• _Instructions to follow_:
What you return should match the data below exactly, with no pictures in it.

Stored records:
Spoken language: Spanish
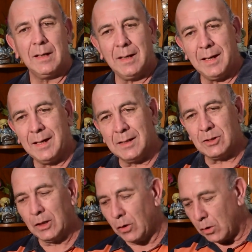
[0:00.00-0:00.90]
Eh,
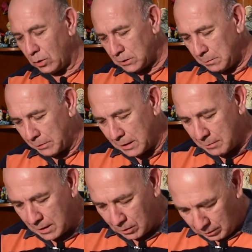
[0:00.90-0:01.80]
se conocen
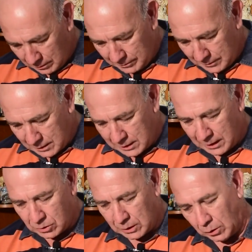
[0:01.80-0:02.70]
primero,
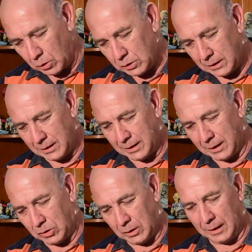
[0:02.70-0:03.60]
sí, se conocen
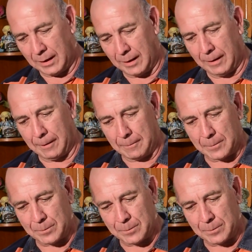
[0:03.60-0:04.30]
este,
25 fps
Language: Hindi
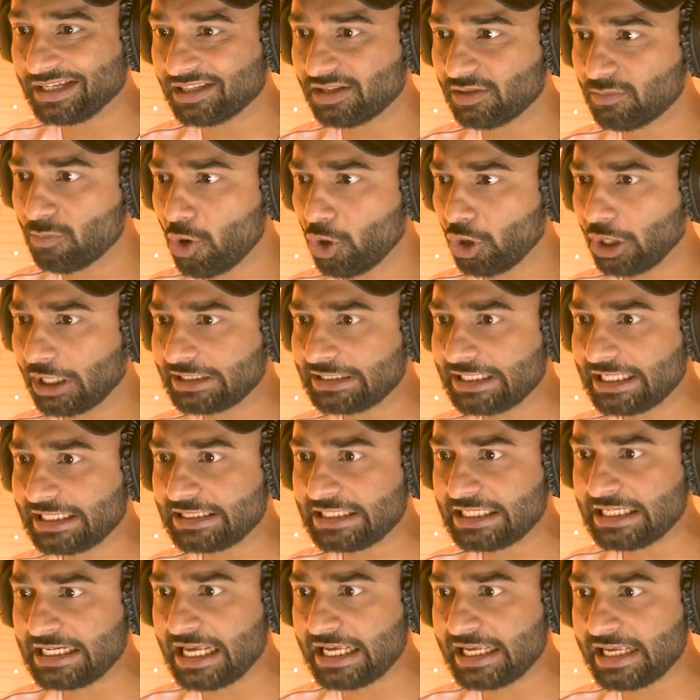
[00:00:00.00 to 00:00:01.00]
का तो मौका
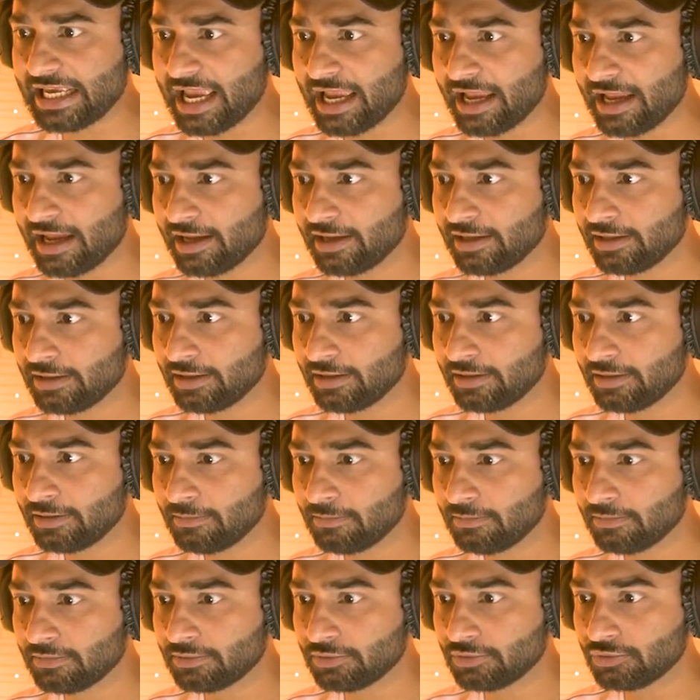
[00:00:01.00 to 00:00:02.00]
देती नहीं है
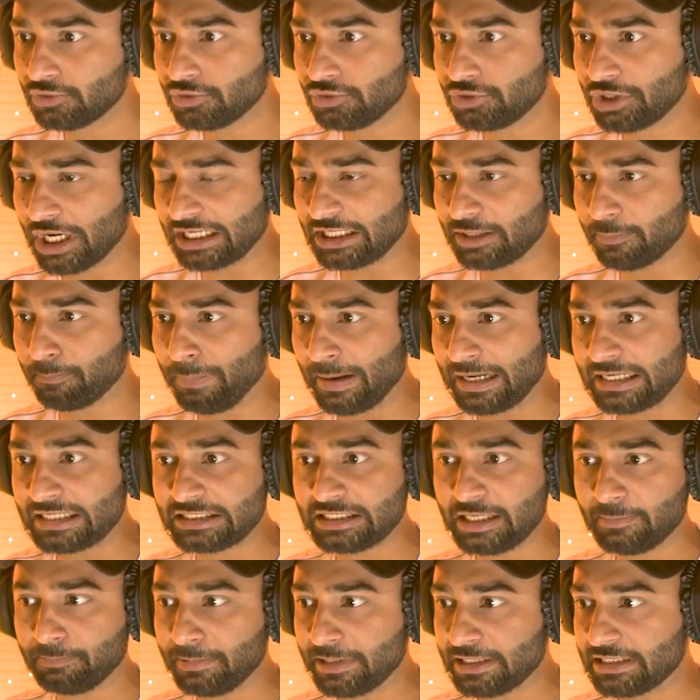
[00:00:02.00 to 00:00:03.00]
झटपट
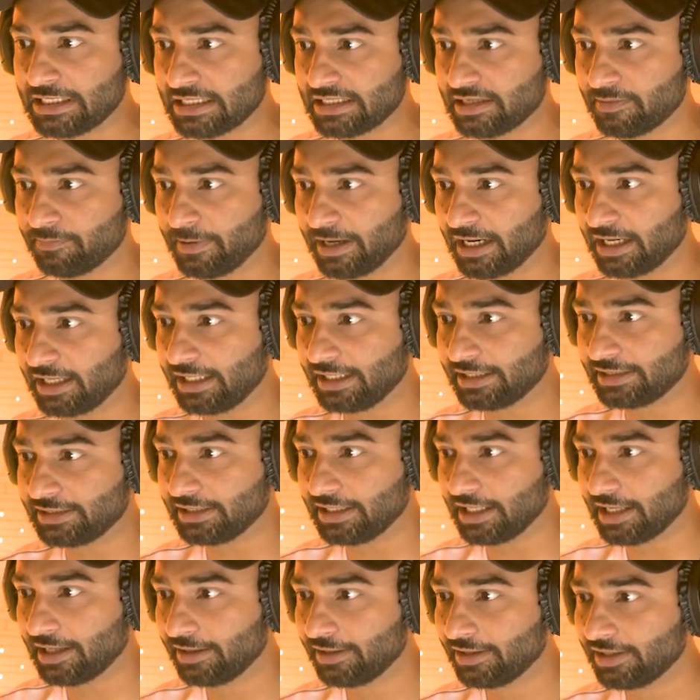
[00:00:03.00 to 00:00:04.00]
से पीछे से पकड़
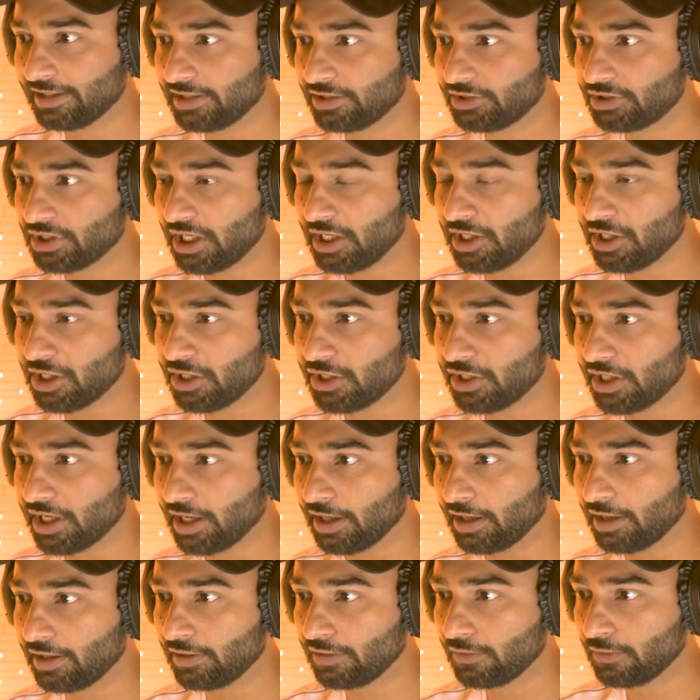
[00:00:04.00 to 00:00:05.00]
लेती है चली गई
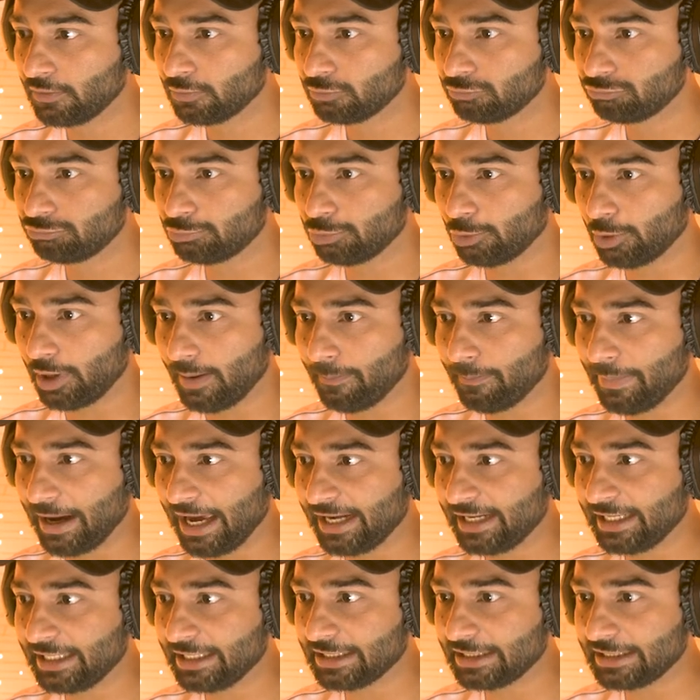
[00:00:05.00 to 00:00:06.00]
क्या थोड़ा
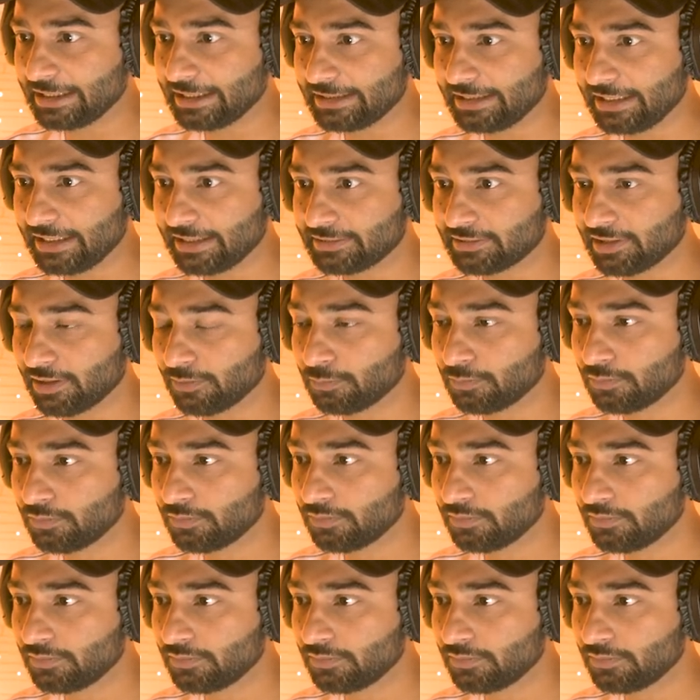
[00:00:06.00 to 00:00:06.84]
बाहर निकल के देखता हूं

• _Answer to this task_:
Spoken language: Spanish
[0:00.00-0:00.90]
Eh,
[0:00.90-0:01.80]
se conocen
[0:01.80-0:02.70]
primero,
[0:02.70-0:03.60]
sí, se conocen
[0:03.60-0:04.30]
este,
25 fps
Language: Hindi
[00:00:00.00 to 00:00:01.00]
का तो मौका
[00:00:01.00 to 00:00:02.00]
देती नहीं है
[00:00:02.00 to 00:00:03.00]
झटपट
[00:00:03.00 to 00:00:04.00]
से पीछे से पकड़
[00:00:04.00 to 00:00:05.00]
लेती है चली गई
[00:00:05.00 to 00:00:06.00]
क्या थोड़ा
[00:00:06.00 to 00:00:06.84]
बाहर निकल के देखता हूं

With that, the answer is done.